Between 1957 and 1969, if you wanted to stop the Boston Celtics from winning the NBA championship, you had to stop Bill Russell. Most teams couldn't. But even the few who could slow Russell still had to deal with Sam Jones — and the bank shot that nobody in the sport could figure out how to guard.
Sam Jones won ten NBA championships. He is second only to Bill Russell in all-time championship rings. He played quietly alongside the greatest winner in basketball history, and he was crucial to every one of those titles.

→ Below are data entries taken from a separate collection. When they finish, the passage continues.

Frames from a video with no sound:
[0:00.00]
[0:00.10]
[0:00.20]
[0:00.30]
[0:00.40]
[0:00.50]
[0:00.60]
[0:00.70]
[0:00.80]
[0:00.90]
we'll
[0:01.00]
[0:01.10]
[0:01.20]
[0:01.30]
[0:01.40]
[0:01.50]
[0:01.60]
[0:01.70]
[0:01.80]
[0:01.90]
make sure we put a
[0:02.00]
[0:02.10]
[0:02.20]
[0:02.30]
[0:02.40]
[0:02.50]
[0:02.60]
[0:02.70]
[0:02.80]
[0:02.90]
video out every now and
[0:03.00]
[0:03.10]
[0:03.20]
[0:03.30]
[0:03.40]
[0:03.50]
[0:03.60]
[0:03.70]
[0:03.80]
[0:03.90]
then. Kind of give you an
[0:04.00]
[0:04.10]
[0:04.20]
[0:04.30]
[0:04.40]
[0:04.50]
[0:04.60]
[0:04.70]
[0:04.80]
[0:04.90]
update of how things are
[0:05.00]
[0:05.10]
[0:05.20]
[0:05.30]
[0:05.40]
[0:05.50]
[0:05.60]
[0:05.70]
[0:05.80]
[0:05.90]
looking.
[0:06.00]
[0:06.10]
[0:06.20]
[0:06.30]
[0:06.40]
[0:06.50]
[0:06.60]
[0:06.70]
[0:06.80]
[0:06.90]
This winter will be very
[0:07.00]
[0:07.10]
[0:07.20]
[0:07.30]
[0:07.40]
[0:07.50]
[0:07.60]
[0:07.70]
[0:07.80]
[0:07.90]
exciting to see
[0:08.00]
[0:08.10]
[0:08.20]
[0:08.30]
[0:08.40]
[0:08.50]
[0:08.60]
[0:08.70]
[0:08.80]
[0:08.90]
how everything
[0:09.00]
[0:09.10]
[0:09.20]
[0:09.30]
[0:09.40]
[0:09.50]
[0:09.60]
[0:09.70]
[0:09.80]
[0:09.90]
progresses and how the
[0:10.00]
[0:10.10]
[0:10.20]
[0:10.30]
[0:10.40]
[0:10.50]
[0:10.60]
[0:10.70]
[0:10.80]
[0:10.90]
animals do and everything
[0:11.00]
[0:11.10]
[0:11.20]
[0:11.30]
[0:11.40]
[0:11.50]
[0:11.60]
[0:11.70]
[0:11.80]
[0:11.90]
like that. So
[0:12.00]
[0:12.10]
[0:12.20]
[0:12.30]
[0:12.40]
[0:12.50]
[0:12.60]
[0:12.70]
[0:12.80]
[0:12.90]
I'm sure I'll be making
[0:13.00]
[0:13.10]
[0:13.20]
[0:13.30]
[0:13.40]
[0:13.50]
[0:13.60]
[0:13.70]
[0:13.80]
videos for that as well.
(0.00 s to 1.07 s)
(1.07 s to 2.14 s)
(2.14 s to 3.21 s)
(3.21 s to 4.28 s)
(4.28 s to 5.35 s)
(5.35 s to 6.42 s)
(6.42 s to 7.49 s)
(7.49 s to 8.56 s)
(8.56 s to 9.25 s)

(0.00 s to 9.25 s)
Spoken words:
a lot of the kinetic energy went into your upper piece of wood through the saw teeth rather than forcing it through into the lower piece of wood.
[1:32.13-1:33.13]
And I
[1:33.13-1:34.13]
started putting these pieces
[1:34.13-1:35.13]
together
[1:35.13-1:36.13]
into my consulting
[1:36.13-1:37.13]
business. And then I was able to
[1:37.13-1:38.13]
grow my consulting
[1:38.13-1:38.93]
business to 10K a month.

The Bank Shot That Changed Everything
Sam Jones' signature weapon was not a fadeaway or a stepback or a pull-up jumper. It was the bank shot — the ball arcing off the backboard at an angle that Jones had calculated with a geometric precision defenders could not replicate. He used it from everywhere: the elbow, the mid-range, the corner. And because it came off the glass rather than the rim, it went in when ordinary jumpers would have rattled out. Guards who had taken the angle away still watched the ball bank in off the board. There was no defensive answer for a shot that ignored conventional geometry.
Ten Championships in the Shadow of Greatness
The difficulty of Sam Jones' legacy is inseparable from where he played. Ten championships in twelve seasons is extraordinary by any measure, but it happened alongside Bill Russell and Bob Cousy and John Havlicek, in a dynasty so complete that supporting players' contributions were sometimes absorbed into the collective excellence. Jones was named to five All-Star teams, averaged 17.7 points per game across his career, and delivered game-winning shots in multiple Finals series. In 1966, he averaged 23.5 points per game — more than Russell, more than Havlicek. The team won another championship.
Red Auerbach described Jones as the player who made the dynasty possible in the way every great team has a player like this: the one who takes over when the star cannot, who closes games when the defense has adjusted, who scores thirty points without making the evening about himself. He was, Auerbach said, the best clutch player he ever coached.
The Quiet Greatness
Sam Jones was inducted into the Basketball Hall of Fame in 1984. His #24 was retired by the Celtics as part of a franchise that understood, even if the broader basketball public sometimes forgot, that ten championships do not happen without exceptional players at every position. The bank shot lives in the memory of every Celtic fan who watched it go in at the most important moments. The rings, all ten of them, are the permanent record of what it accomplished.